MEMÓRIAS Segredos guardados por sete décadas: falta total de recursos (Crédito:Divulgação)

Mário de Andrade pode ter sido o maior ícone da literatura modernista no Brasil, mas foi Oswald de Andrade quem melhor definiu o movimento do ponto de vista conceitual. Ao voltar da Europa em 1912, aos 22 anos, declarou: “estamos atrasados 50 anos em cultura”. Surgia ali os fundamentos da “cultura antropofágica”, uma das bases teóricas que serviriam de norte para a Semana de Arte Moderna de 1922 uma década mais tarde, em São Paulo.

O centenário desse evento histórico tem ensejado uma série de lançamentos literários. Um dos mais interessantes é Diário Confessional, de Oswald de Andrade, relato inédito há sete décadas e que finalmente chega ao público em edição da Companhia das Letras, organizado com rigor metodológico e competência por Manuel da Costa Pinto. O livro traz o diário em si e outros dois textos não finalizados, embora em estágio bastante avançado.

Antropofagia

O primeiro é A Antropofagia Como Visão do Mundo, obra cujo autor denominava “seu maior livro”, enquanto a escrevia, e acrescentava: ”assim que ficar pronta a enviarei a Albert Camus”. Oswald conhecera o escritor francês em sua visita ao Brasil, em 1949 – os dois viajaram juntos para Iguape, no litoral paulista. O segundo texto é Semana de 22, Trinta Anos, onde dispara críticas a colegas da época. “Ao contrário do que quer a crítica, sempre me julguei mais importante que Mário de Andrade”, anotou. “Monteiro Lobato, um asno atrelado à carroça da reação” e “Como pode se ter talento sendo burro – o caso Graciliano Ramos” são outros registros de sua fúria. Um dos comentários mais incisivos, no entanto, não tem alvo direto: “são muitos Judas para nenhuma ceia”.

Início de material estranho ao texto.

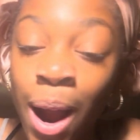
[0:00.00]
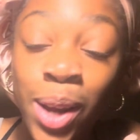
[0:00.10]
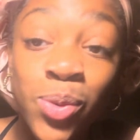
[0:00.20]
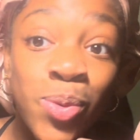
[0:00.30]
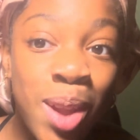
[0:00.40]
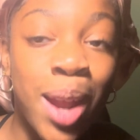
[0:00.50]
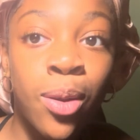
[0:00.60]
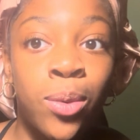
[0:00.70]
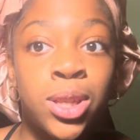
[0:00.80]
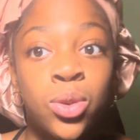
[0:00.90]
I do not know
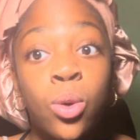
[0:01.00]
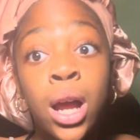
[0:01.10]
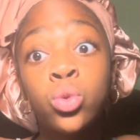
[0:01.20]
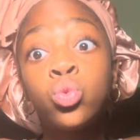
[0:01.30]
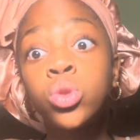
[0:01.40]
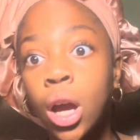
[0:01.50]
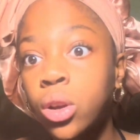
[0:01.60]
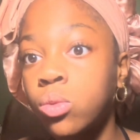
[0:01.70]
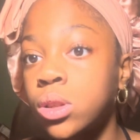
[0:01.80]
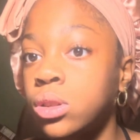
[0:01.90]
what to do. I do not know
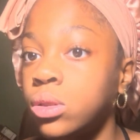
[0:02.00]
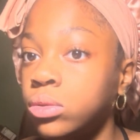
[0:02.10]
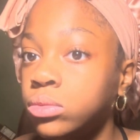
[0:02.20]
what to do.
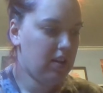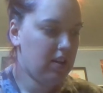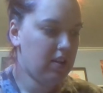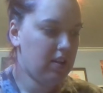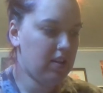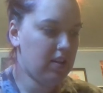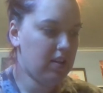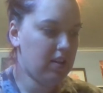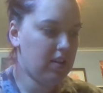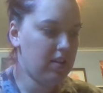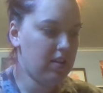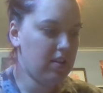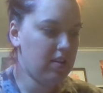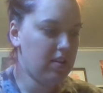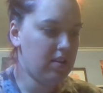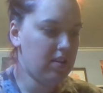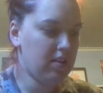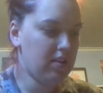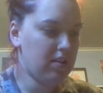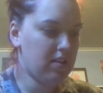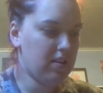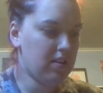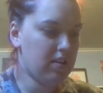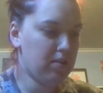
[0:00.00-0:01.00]
this
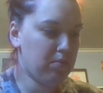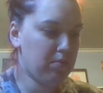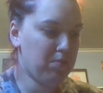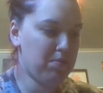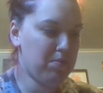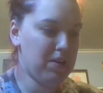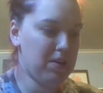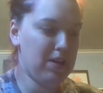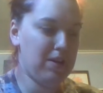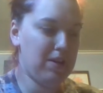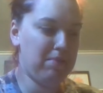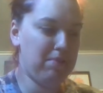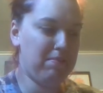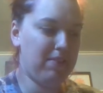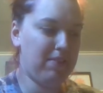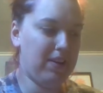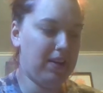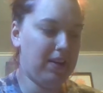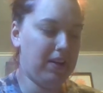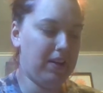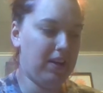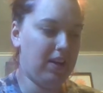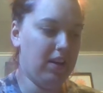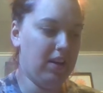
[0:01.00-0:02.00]
is be
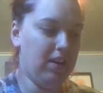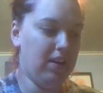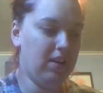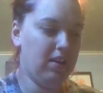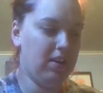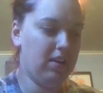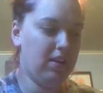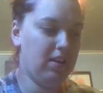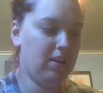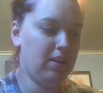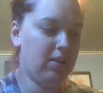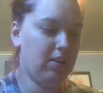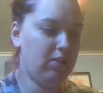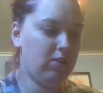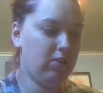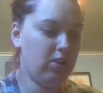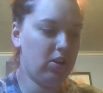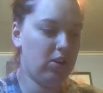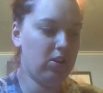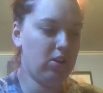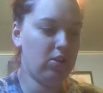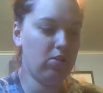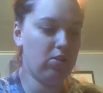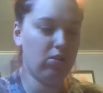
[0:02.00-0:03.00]
my New
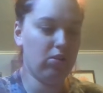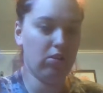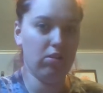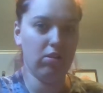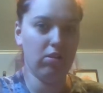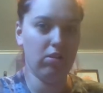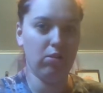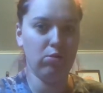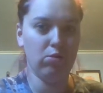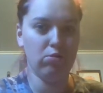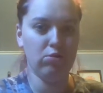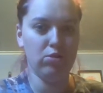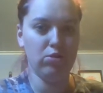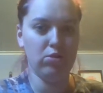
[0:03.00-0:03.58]
Year goals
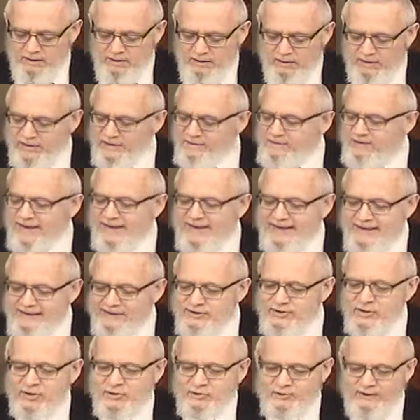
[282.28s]
If I
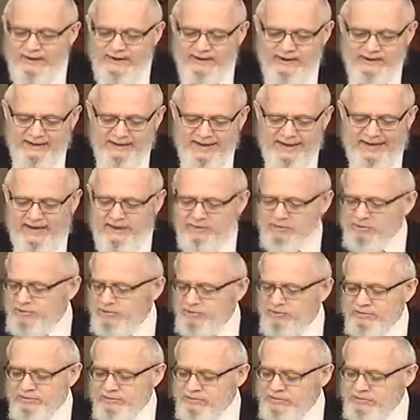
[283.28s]
consecrate an animal,
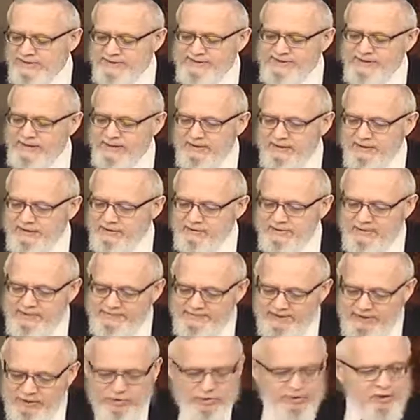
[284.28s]
let's say to
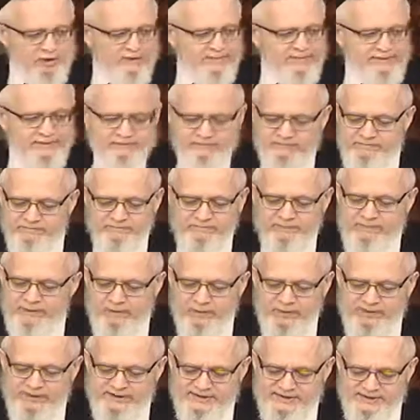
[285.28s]
be a shlum,
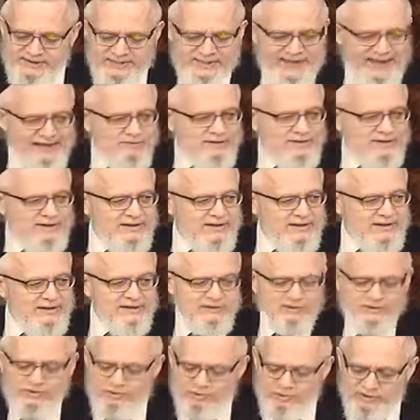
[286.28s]
whether it's a
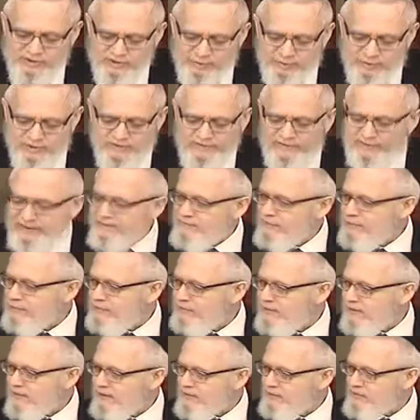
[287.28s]
$1,000 or it's worth five,
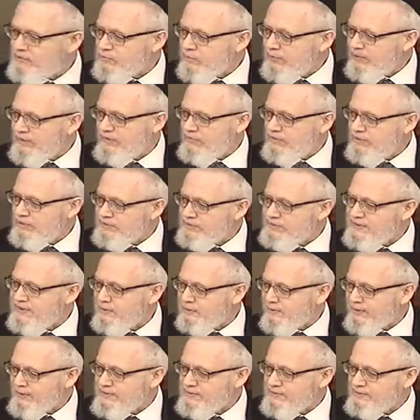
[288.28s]
whatever it is, now
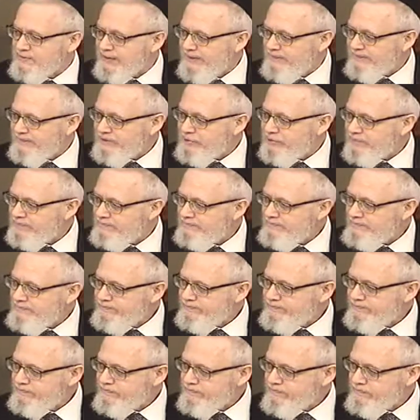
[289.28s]
it gets a blemish.
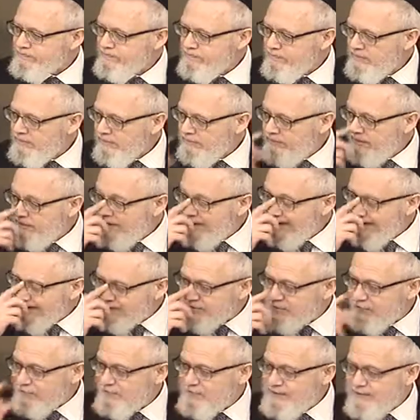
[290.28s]
Is
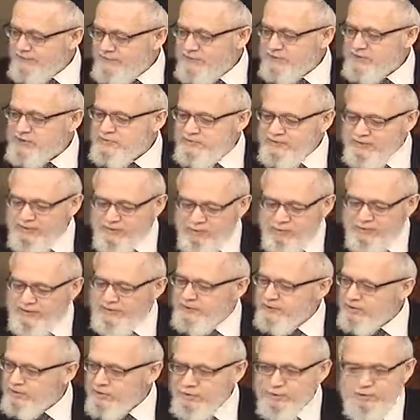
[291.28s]
there a difference between
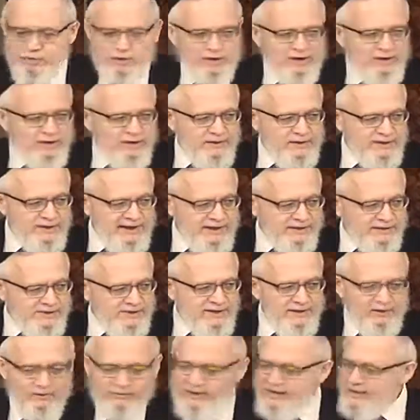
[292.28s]
the kedusha on the
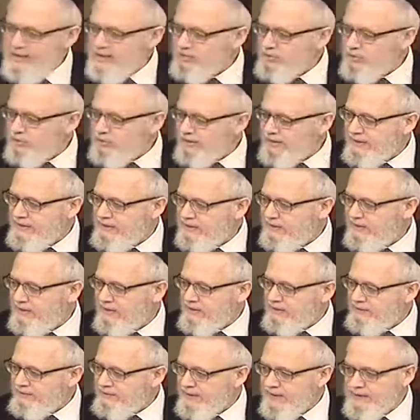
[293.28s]
$1,000 animal and the,
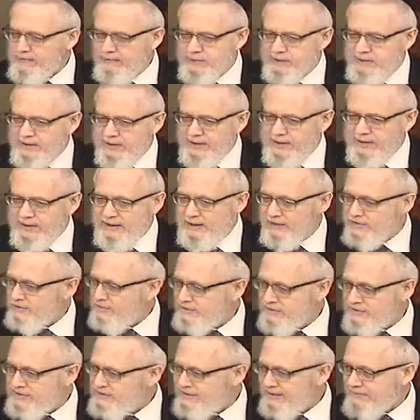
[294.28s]
and the $500 animal?
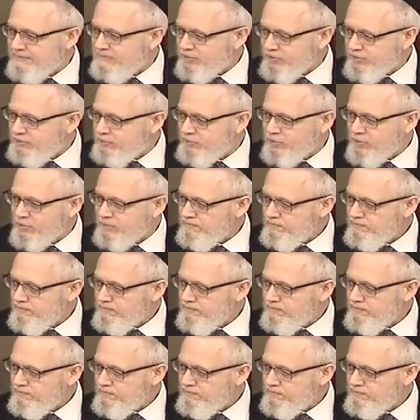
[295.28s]
It's the same kedusha.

DOCUMENTO Capa manuscrita de um dos cadernos reproduzidos em Diário Confessional e foto do autor com Maria Antonieta D’Alkmin e os filhos Antonieta Marília e Paulo Marcos: “moramos em uma casa velha e imprestável”, afirma Oswald (Crédito:Divulgação)

A maior parte do livro, o diário em si, traz informações que permitem contextualizar esses ataques. Por trás da mágoa havia uma questão pessoal. Enquanto muitos artistas da época alcançaram relativo sucesso financeiro, Oswald viveu situação inversa. Em sua autobiografia, Um Homem sem Profissão: Memórias e Confissões – Sob as Ordens de Mamãe, publicada pouco antes de sua morte, em 1954, Oswald descreveu o período áureo de sua vida, quando as glamourosas viagens transatlânticas ao lado da mulher, a pintora Tarsila do Amaral, eram parte da rotina. Fala com orgulho de sua origem abastada; seu pai era um “latifundiário urbano”, proprietário de grandes terrenos no Pacaembu, Sumaré e Pinheiros.

Com a crise mundial de 1929, que coincidiu com a separação de Tarsila e o início do romance com a militante comunista Patrícia Galvão, a Pagu, as dificuldades se acirraram. Filho único, Oswald foi obrigado a se desfazer de bens e da maior parte da herança familiar. Em tom melancólico, o autor menciona dívidas, hipotecas e problemas para obter empréstimos. Lembra os encontros com o banqueiro Gastão Vidigal, a quem pleiteava créditos, ou com Oscar Niemeyer, a quem tentava vender terrenos. Confessa vergonha por ter de negociar obras de arte para pagar a escola dos filhos. Ao fim da vida, o grande autor do Manifesto Antropofágico foi engolido pela falência.